Sheik Ahram told Jerusalem Story that he makes a special effort to come to the al-Aqsa Mosque on Fridays to teach, pray, and simply be present. “It is my duty to be present at al-Aqsa on Fridays and other days to confirm our presence in the first two qiblas,” he explained. “This is a duty for all of us if the Israeli authorities do not allow young people to reach it. Jerusalem without al-Aqsa has no meaning for us.”

Sheikh Ahram bitterly complains about the Israeli restrictions, explaining the suffering he faces to reach al-Aqsa Mosque because of the many checkpoints inside the Old City and the aggressive Israeli inspection. There is no clarity as to who is allowed into al-Aqsa Mosque. He describes that, “The Israeli police officers alone make the decision according to their mood, or the way you look at them, or how you answer their questioning.”

“The Israeli police officers alone make the decision according to their mood, or the way you look at them, or how you answer their questioning.”

Mazen Ahram

Sheikh Mazen Ahram, 70, former imam in Jerusalem’s al-Aqsa Mosque compound, now teaches adult religious classes at the Sayyiduna Ahmad ibn ‘Alawiyya zawiya, north of the compound.


Jerusalem Story Team

The senior sheikh also recalled the days when he was a student, including an incident that is still etched in his memory: “I received my education at the Tanakazi School in Bab al-Silsila, and one day, we went to the school to discover that the Israeli army had occupied it, turned it into their headquarters, and expelled us from it to this day.” Sheikh Ahram noted that the books are still there, which saddens him: “Every time I pass by my school, which was the scene of my childhood days, I feel a pang in my heart and a state of frustration and depression at how this huge, beautiful, and important educational edifice has been turned into a military barracks.”

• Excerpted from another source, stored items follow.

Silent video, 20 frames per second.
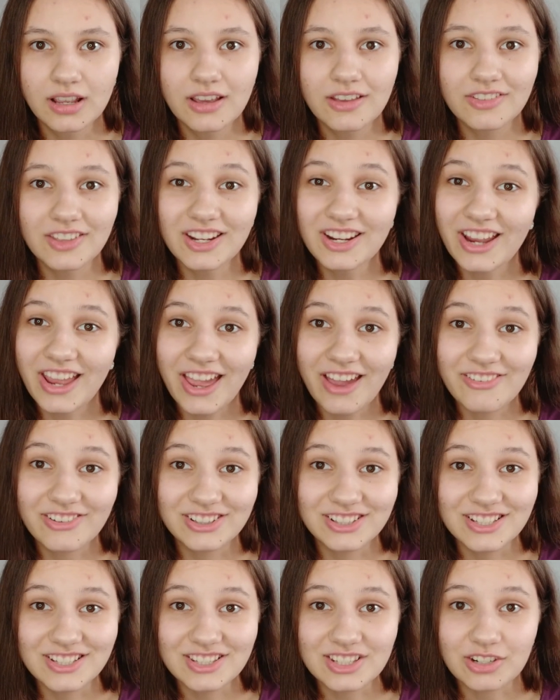Then I have a
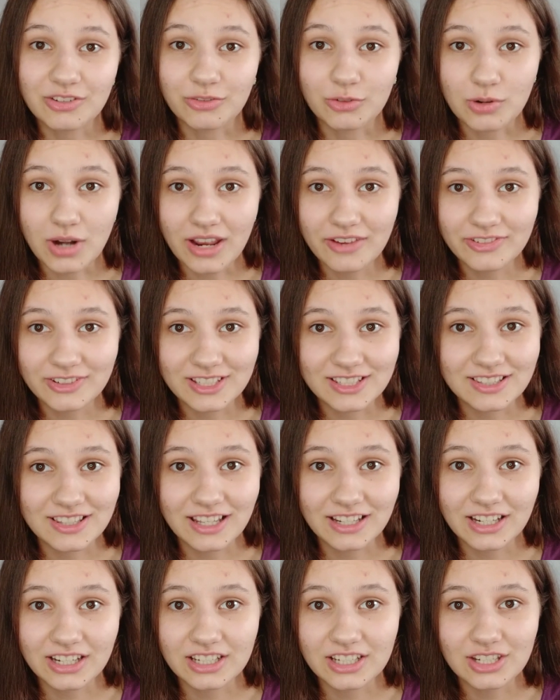list of graphics
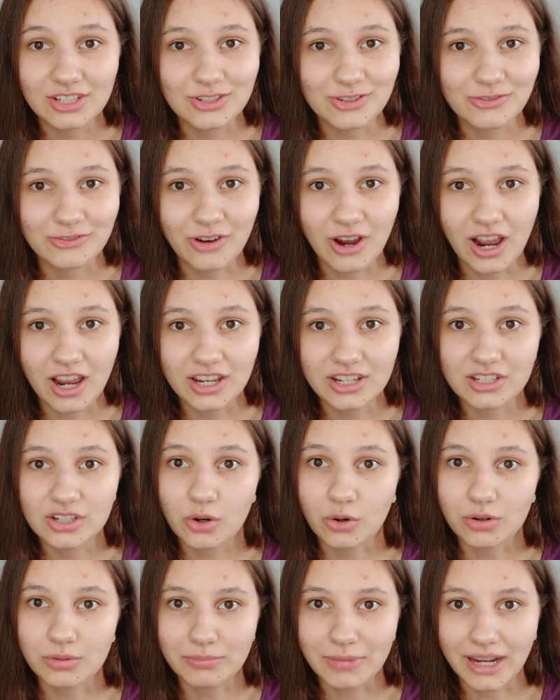that I need to find
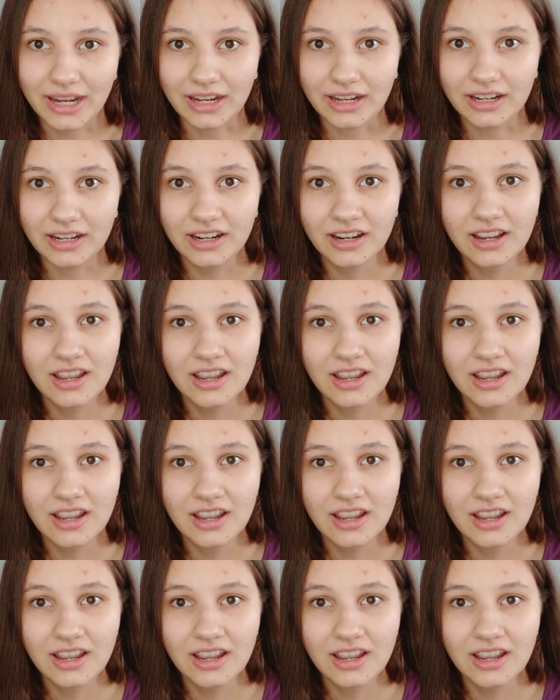or make.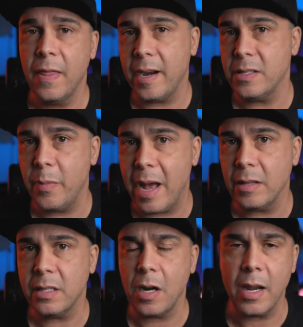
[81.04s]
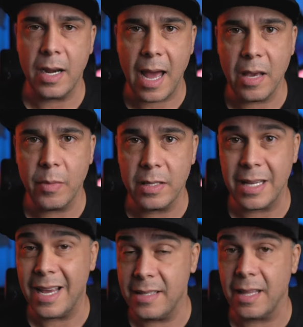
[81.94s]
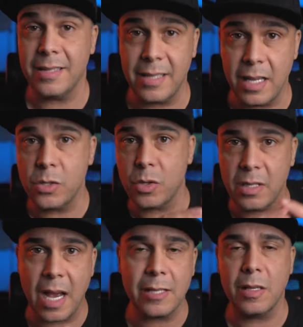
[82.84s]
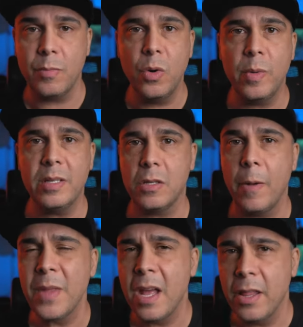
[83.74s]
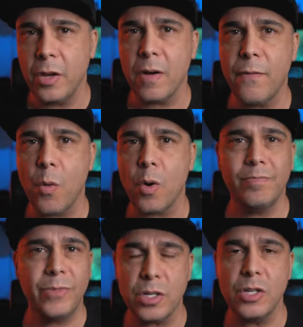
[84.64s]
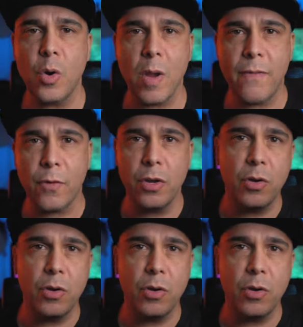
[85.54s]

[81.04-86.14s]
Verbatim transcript: that is mounted on an IBIS is that the sensor is actually moving. So therefore, there's no way for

The daily lives of Palestinian worshippers, employees, and students of the Haram al-Sharif compound have been severely impacted by Israel’s war on Gaza. Palestinians in Jerusalem understand that they, like their brothers and sisters in Gaza, are paying a high price for insisting on being free. But some institutions are weighing the options of staying open and weathering Israeli repression. The Rawdat al-Aqsa School, which had reverted to online learning, used the past weeks to renovate and paint the school. And seeing that other schools, including the waqf-run school, have continued to operate, the school’s administration decided to resume regular operations.

Students and parents, however, have mixed feelings. While they prefer in-person education, they are still concerned about the continued harassment by Israeli occupation forces.